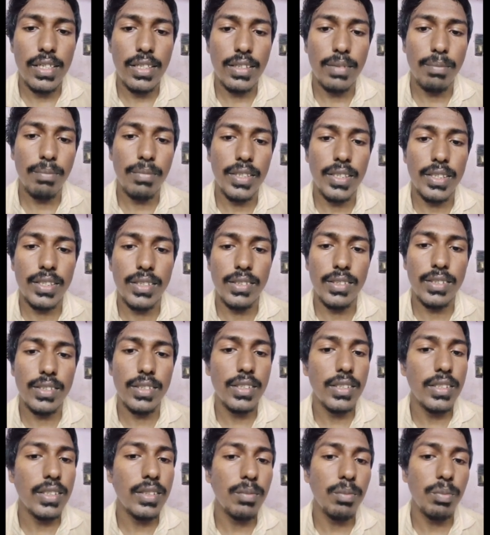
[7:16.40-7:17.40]
Means
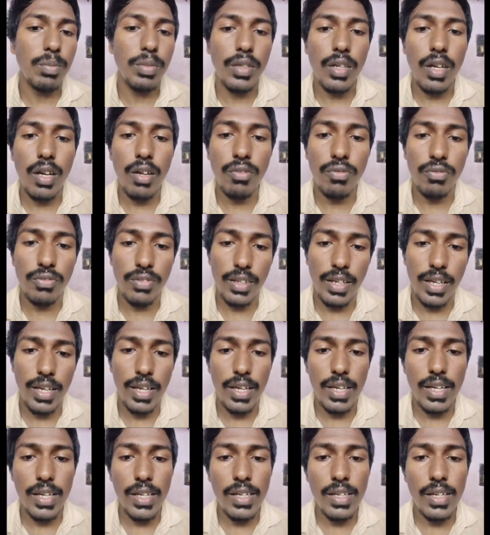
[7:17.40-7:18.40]
P of
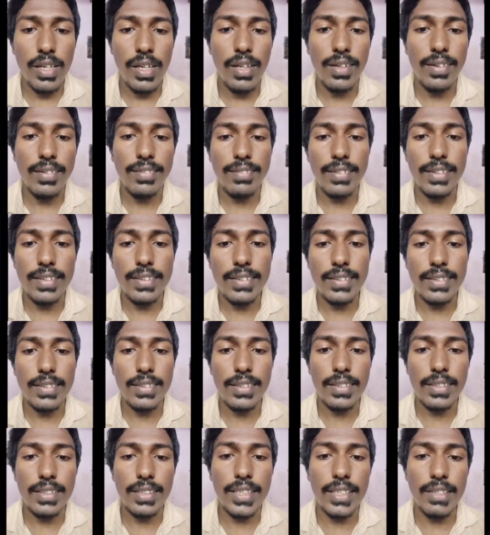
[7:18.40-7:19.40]
A
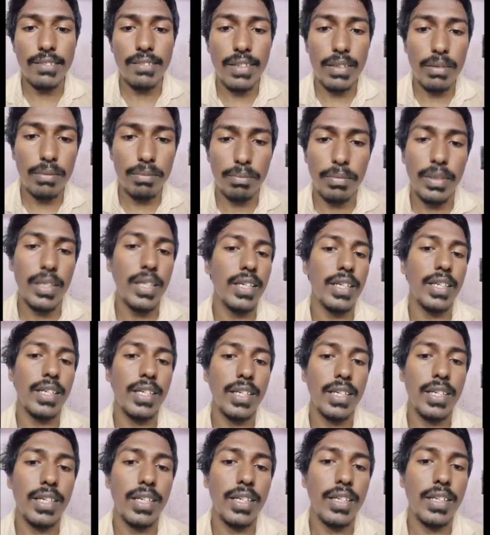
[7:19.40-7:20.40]
when given B
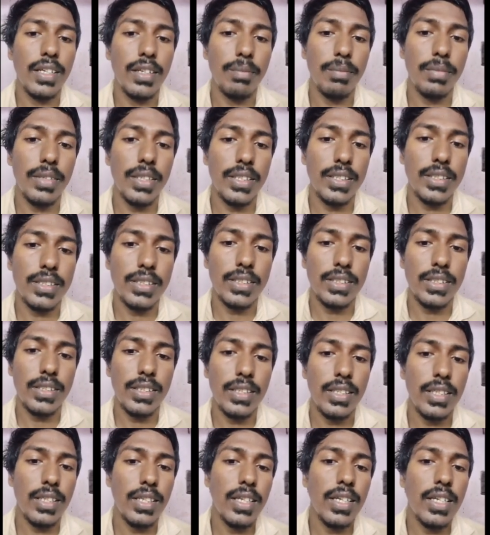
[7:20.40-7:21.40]
means
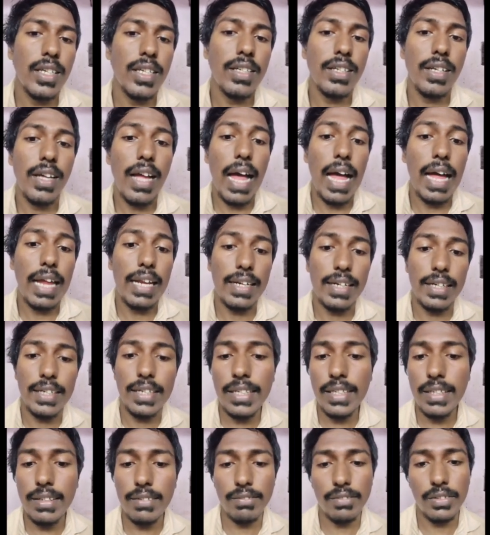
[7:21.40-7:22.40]

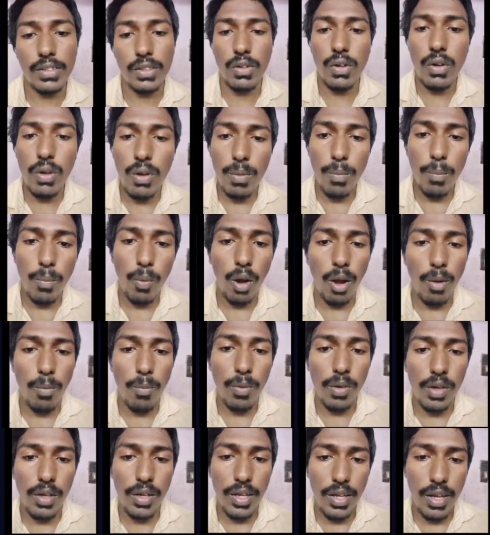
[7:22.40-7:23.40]
already we know
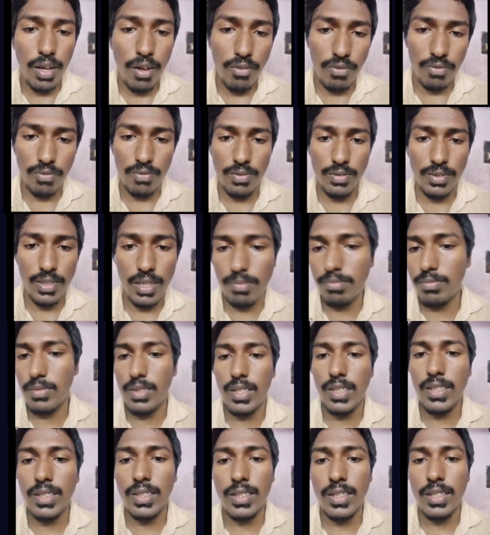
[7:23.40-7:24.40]
probability of
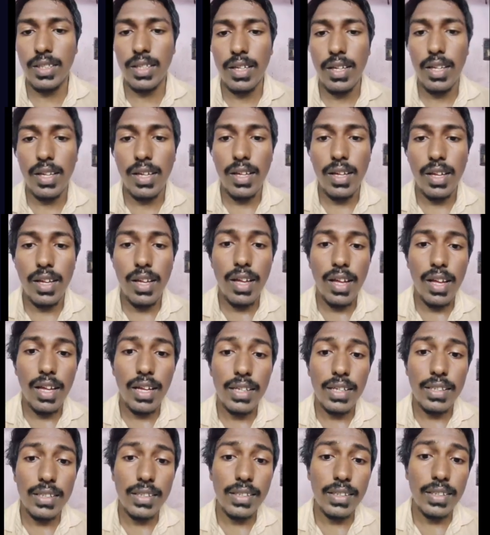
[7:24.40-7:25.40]
something
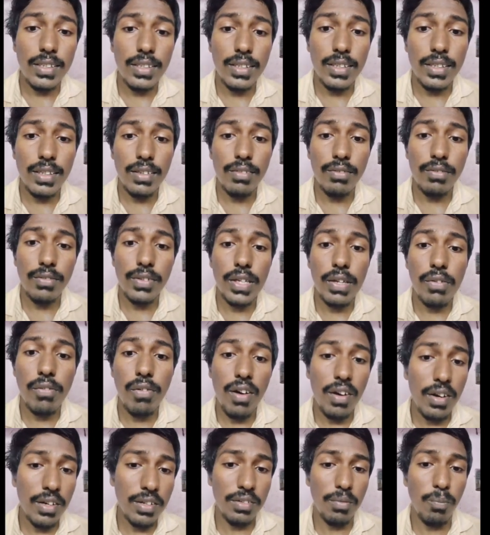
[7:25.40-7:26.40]
and we
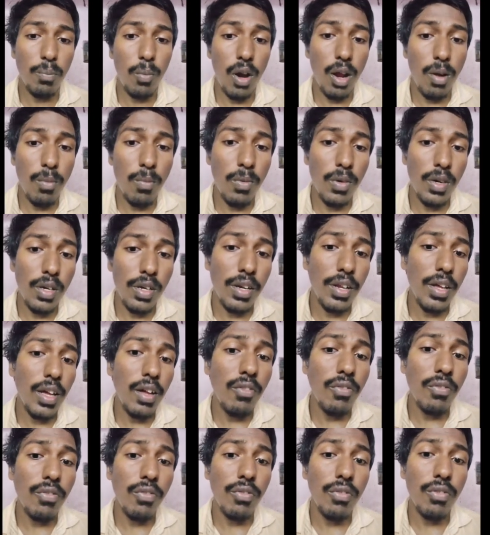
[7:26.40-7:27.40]
want probability
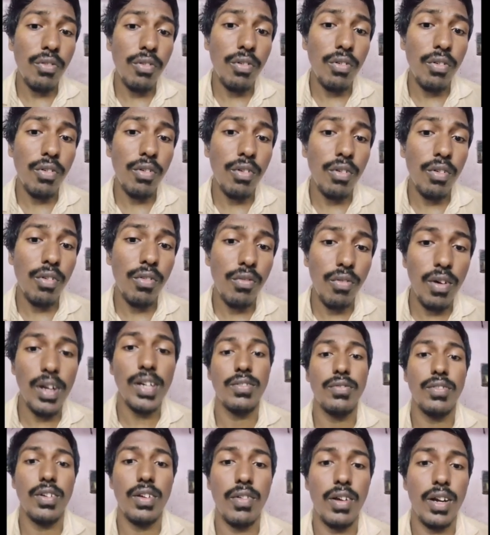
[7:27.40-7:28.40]
of
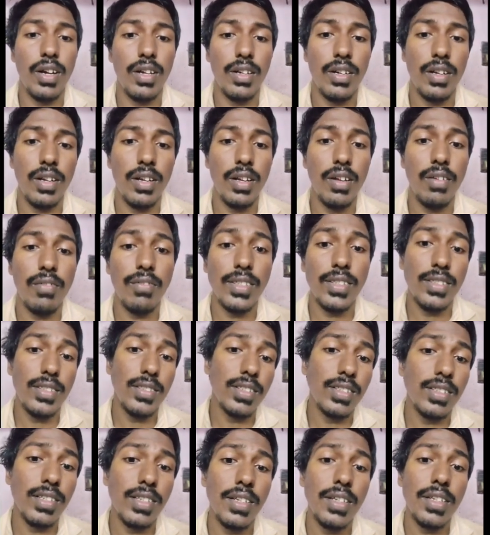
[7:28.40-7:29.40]
what we want with
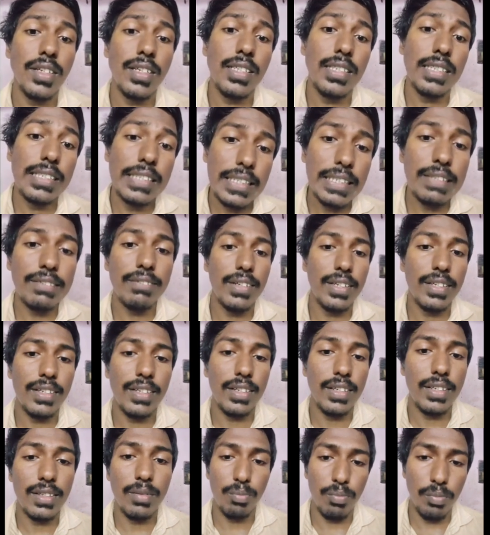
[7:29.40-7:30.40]

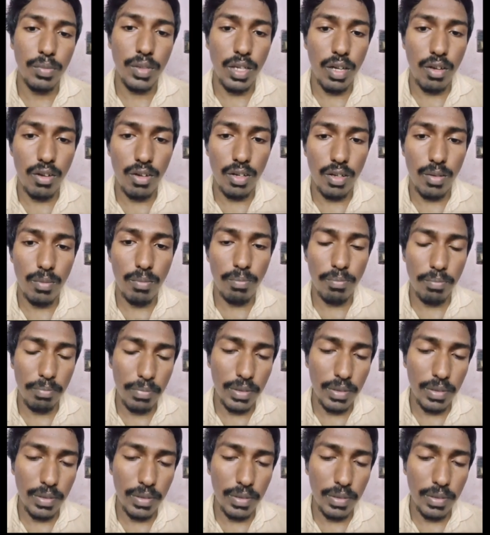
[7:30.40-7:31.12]
given B or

Description of the task: Transcribe the span of lines that runs from the line with "[7:22.40-7:23.40]" to the end of the data, both ends included, exactly, with nothing else and no pictures.

Response area:
[7:22.40-7:23.40]
already we know
[7:23.40-7:24.40]
probability of
[7:24.40-7:25.40]
something
[7:25.40-7:26.40]
and we
[7:26.40-7:27.40]
want probability
[7:27.40-7:28.40]
of
[7:28.40-7:29.40]
what we want with
[7:29.40-7:30.40]

[7:30.40-7:31.12]
given B or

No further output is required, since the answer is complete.